From: Lance Yang <lance.yang@linux.dev>
To: sarthak.sharma@arm.com
Cc: akpm@linux-foundation.org, david@kernel.org, ljs@kernel.org,
liam@infradead.org, vbabka@kernel.org, rppt@kernel.org,
surenb@google.com, mhocko@suse.com, dev.jain@arm.com,
linux-mm@kvack.org, linux-kernel@vger.kernel.org,
Lance Yang <lance.yang@linux.dev>
Subject: Re: [PATCH] mm/memory: refactor finish_fault
Date: Tue, 30 Jun 2026 15:51:53 +0800 [thread overview]
Message-ID: <20260630075153.78201-1-lance.yang@linux.dev> (raw)
In-Reply-To: <20260624102047.144543-1-sarthak.sharma@arm.com>
On Wed, Jun 24, 2026 at 03:50:47PM +0530, Sarthak Sharma wrote:
>finish_fault() currently has a goto fallback implementation
>where we try to map a large folio with PTEs. If that cannot be
>installed, we goto fallback and go through the fallback mapping
>path again. This looks weird and is tough to comprehend.
>
>Remove the goto fallback implementation and try to map the
>whole folio if allowed. If the whole folio cannot be mapped,
>fall back to single page mapping without repeating the whole
>function.
>
>The cleanup of finish_fault() was suggested by David in [1].
>
>[1] https://lore.kernel.org/all/3684c55a-6581-4731-b94a-19526f455a1e@kernel.org/
>
>Suggested-by: David Hildenbrand (Arm) <david@kernel.org>
>Signed-off-by: Sarthak Sharma <sarthak.sharma@arm.com>
>---
>Tested this patch by running mm selftests on baseline and patched 7.1
>kernels. No regressions were observed.
>
> mm/memory.c | 78 ++++++++++++++++++++++++++++-------------------------
> 1 file changed, 41 insertions(+), 37 deletions(-)
>
>diff --git a/mm/memory.c b/mm/memory.c
>index 86a973119bd4..f883b3f3850e 100644
>--- a/mm/memory.c
>+++ b/mm/memory.c
>@@ -5666,18 +5666,16 @@ static bool vmf_pte_changed(struct vm_fault *vmf)
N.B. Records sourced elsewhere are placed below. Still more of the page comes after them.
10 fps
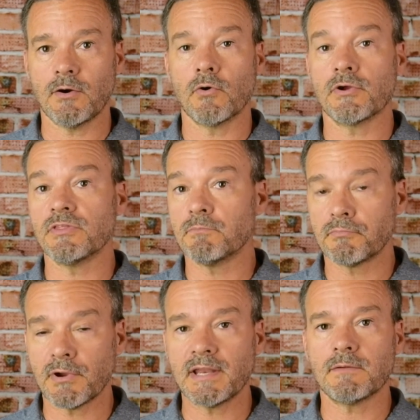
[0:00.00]
or in the
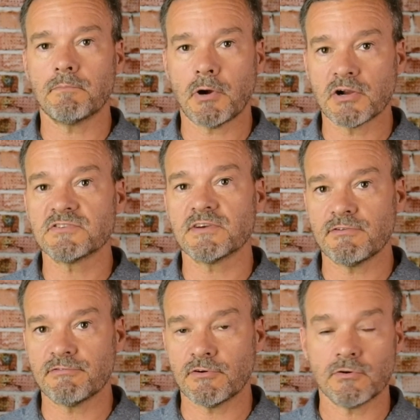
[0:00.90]
bright parts of
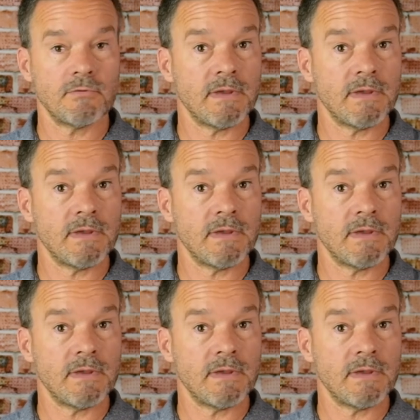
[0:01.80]
your photo,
> vm_fault_t finish_fault(struct vm_fault *vmf)
> {
> struct vm_area_struct *vma = vmf->vma;
>- struct page *page;
>+ struct page *page, *map_page;
> struct folio *folio;
> vm_fault_t ret;
> bool is_cow = (vmf->flags & FAULT_FLAG_WRITE) &&
> !(vma->vm_flags & VM_SHARED);
>- int type, nr_pages;
>- unsigned long addr;
>+ pte_t *fault_pte, *start_pte;
>+ int type, nr_pages, nr_ptes;
>+ unsigned long start_addr;
> bool needs_fallback = false;
>
>-fallback:
>- addr = vmf->address;
>-
> /* Did we COW the page? */
> if (is_cow)
> page = vmf->cow_page;
>@@ -5695,7 +5693,7 @@ vm_fault_t finish_fault(struct vm_fault *vmf)
> return ret;
> }
>
>- if (!needs_fallback && vma->vm_file) {
>+ if (vma->vm_file) {
> struct address_space *mapping = vma->vm_file->f_mapping;
> pgoff_t file_end;
>
>@@ -5727,56 +5725,62 @@ vm_fault_t finish_fault(struct vm_fault *vmf)
>
> nr_pages = folio_nr_pages(folio);
>
>+ /* Initialize for single page mapping */
>+ map_page = page;
>+ start_addr = vmf->address;
>+ nr_ptes = 1;
>+
> /* Using per-page fault to maintain the uffd semantics */
>- if (unlikely(userfaultfd_armed(vma)) || unlikely(needs_fallback)) {
>- nr_pages = 1;
>- } else if (nr_pages > 1) {
>- pgoff_t idx = folio_page_idx(folio, page);
>- /* The page offset of vmf->address within the VMA. */
>- pgoff_t vma_off = vmf->pgoff - vmf->vma->vm_pgoff;
>+ if (nr_pages > 1 && likely(!needs_fallback) && likely(!userfaultfd_armed(vma))) {
>+ unsigned long fault_page_idx = folio_page_idx(folio, page);
>+ unsigned long pages_to_folio_end = nr_pages - fault_page_idx;
>+
>+ bool fits_vma = folio_within_vma(folio, vma);
>+
> /* The index of the entry in the pagetable for fault page. */
> pgoff_t pte_off = pte_index(vmf->address);
>
>- /*
>- * Fallback to per-page fault in case the folio size in page
>- * cache beyond the VMA limits and PMD pagetable limits.
>- */
>- if (unlikely(vma_off < idx ||
>- vma_off + (nr_pages - idx) > vma_pages(vma) ||
>- pte_off < idx ||
>- pte_off + (nr_pages - idx) > PTRS_PER_PTE)) {
>- nr_pages = 1;
TL;DR: nothing looks broken to me here. Just wanted to spelling out what
this relies on :)
Old code above had four range checks before installing multiple PTEs:
1) vma_off < idx
2) vma_off + (nr_pages - idx) > vma_pages(vma)
3) pte_off < idx
4) pte_off + (nr_pages - idx) > PTRS_PER_PTE
PTE-table part looks equivalent after refactor. 3) and 4) become:
3) pte_off >= fault_page_idx
4) pte_off + pages_to_folio_end <= PTRS_PER_PTE
where fault_page_idx is old idx, and pages_to_folio_end is old
nr_pages - idx.
Only VMA part looks different to me. Old code checked same range, based
on fault address, that it later installed:
[vma_off - idx, vma_off + (nr_pages - idx))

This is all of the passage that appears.